Can you help me sort out this complicated 401(k) rollover situation?
February 17, 2016 2:45 PM   Subscribe

I have an undeposited 401(k) rollover check from when I changed jobs a year ago. I've since changed jobs again, and now I need to use a portion of that money for a down payment on a house. Is rolling it over to an IRA the right move?

I ended up returning to my previous job, but the benefits administrator says I cannot redeposit it into my 401(k) account. I can have them reissue the check to another payee. I think that the right move is to deposit the check into an IRA, then take a withdrawal using the homebuyer's exemption from the early withdrawal penalty. Is that right? Am I missing anything?

Unfortunately, the house deal came up very suddenly and this is the only source of money we have available to tap. I know it's not ideal from a retirement perspective.
posted by cabingirl to Work & Money (7 answers total) 1 user marked this as a favorite
 
Depending on the amount of money, you might want to schedule some time with a tax adviser, because I believe you must re-deposit within a certain time frame, or else you owe penalty and tax as ordinary income, unfortunately. If it's been over a year, then you have a distribution, not a rollover. So the bad news is you probably owe a good chunk of it to the IRS. If you were planning to withdraw anyway, that may be what you want.
posted by wnissen at 2:54 PM on February 17, 2016 [3 favorites]

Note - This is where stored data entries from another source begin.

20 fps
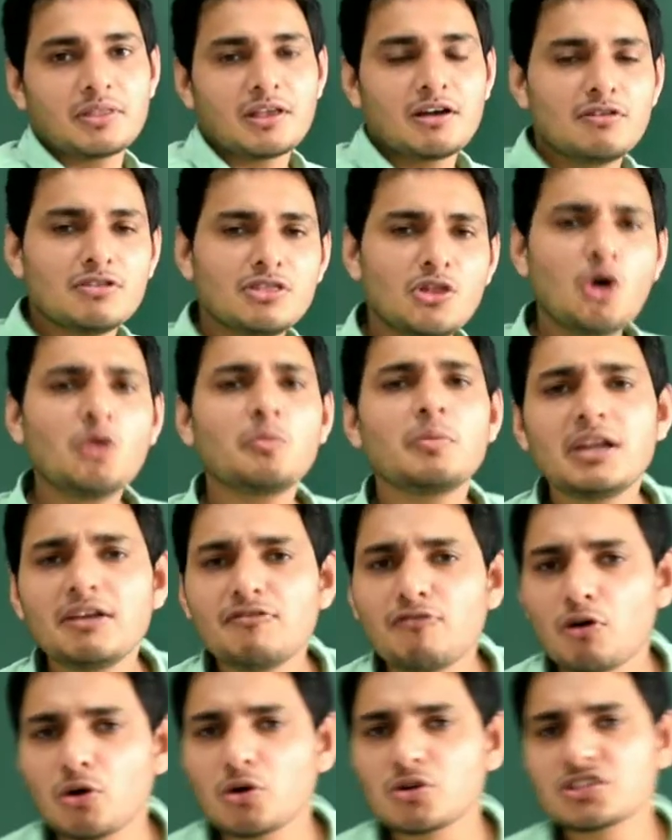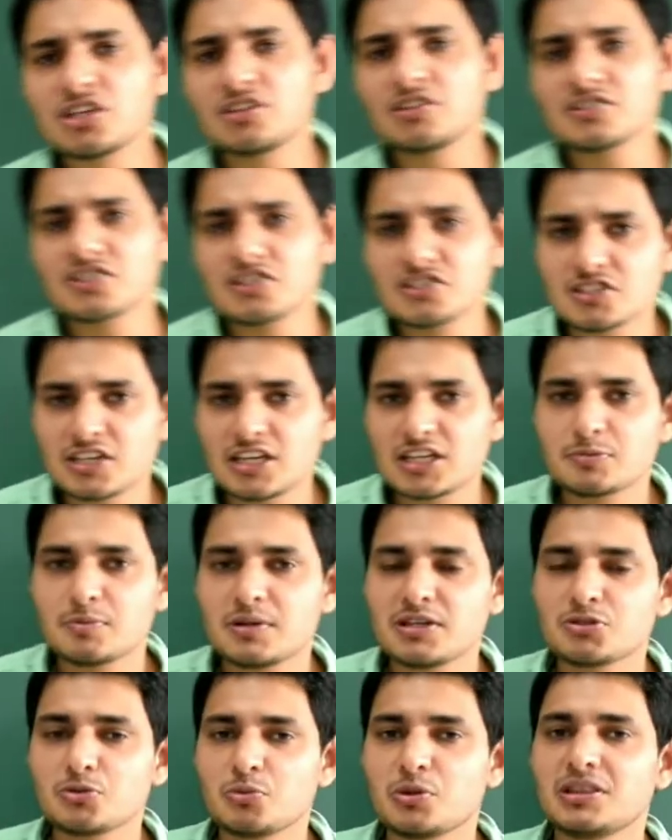Normally photosynthesis takes place
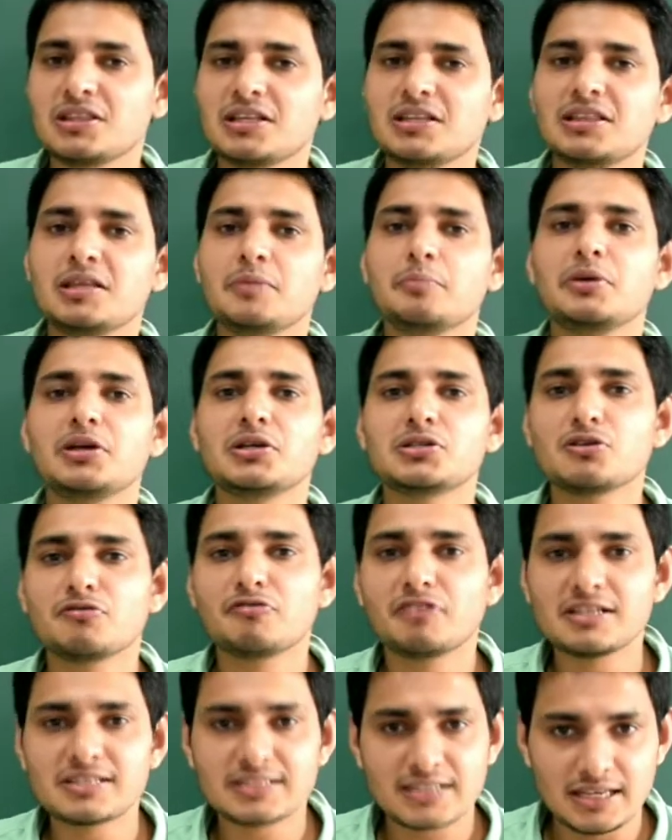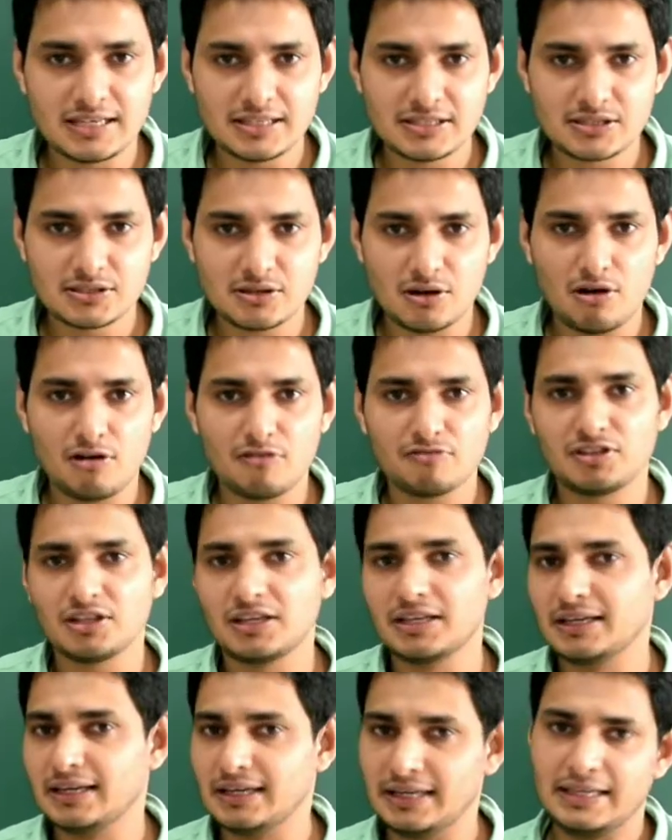within the mesophyll cells of the
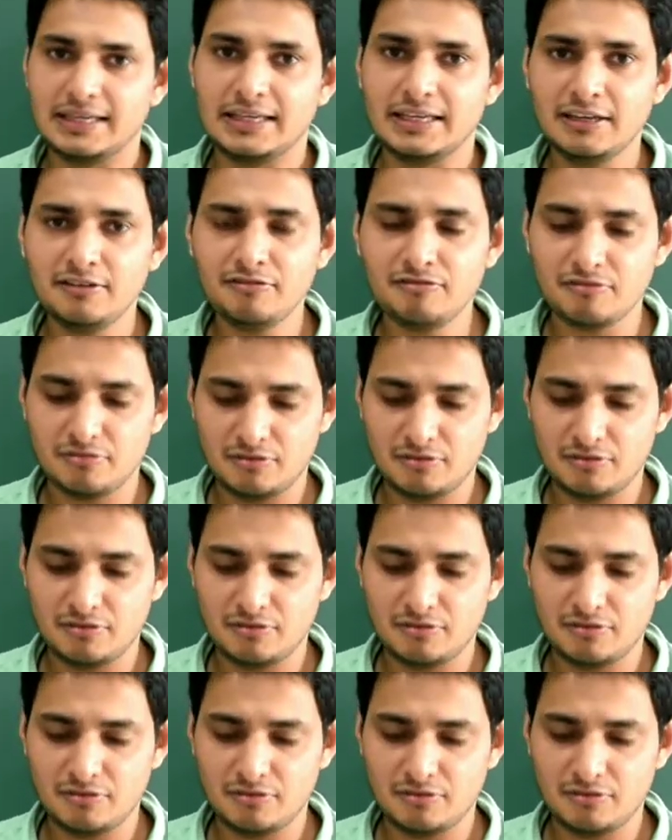leaf.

Response by poster: The check was originally made out to the rollover administrator for my then-employer. Since I never had control of the money, it's not subject to that time limit you mention.
posted by cabingirl at 3:59 PM on February 17, 2016


Did you get that information from a 401k specialist or a tax advisor? I think it really depends on what happened to the money during the time frame that the check was cut and then never deposited - did it sit at your former employers 401k plan?

I also think there is a certain time frame you have to have the money in an IRA before you're allowed to use it for the home buyer's exemption.

I would suggest finding a tax advisor who works for a flat fee, and has worked with IRA and 401k plans. It would be worth it to spend a bit of money to make sure you've got your bases covered.
posted by lootie777 at 6:09 PM on February 17, 2016


Don't trust what HR tells you
posted by LoveHam at 8:21 PM on February 17, 2016


My understanding, having done extensive research for doing something similar, is that your understanding (including your reply) is correct. The key thing is that the check was not made out to you.

Don't forget that you will owe taxes on what you pull out - you can choose to defer them until next tax season but if you end up owing too much money as a result you could be penalized.
posted by Candleman at 9:21 PM on February 17, 2016


Also, your underwriter will likely give you some grief on the money being used for the down payment - not that they will block you from using it, but that you may have to provide seemingly extensive documentation on how it sat in limbo for a year.
posted by Candleman at 9:23 PM on February 17, 2016


Response by poster: Hi folks, for future reference I wanted to say that my original plan worked. It took about a week to get the rollover deposited into my rollover IRA account, and another few days to get it transferred to my bank. While I can get an exception on the 10% penalty due to first time homebuying, I still will owe taxes on what I withdrew.

I did have to provide a bunch of documentation for the underwriter showing where the rollover money came from originally. Also there was a snafu at closing because the underwriter thought that the wire transfer was coming directly from Fidelity, but I had transferred it to my bank account first. We had to send over some more bank statements so the underwriter would close.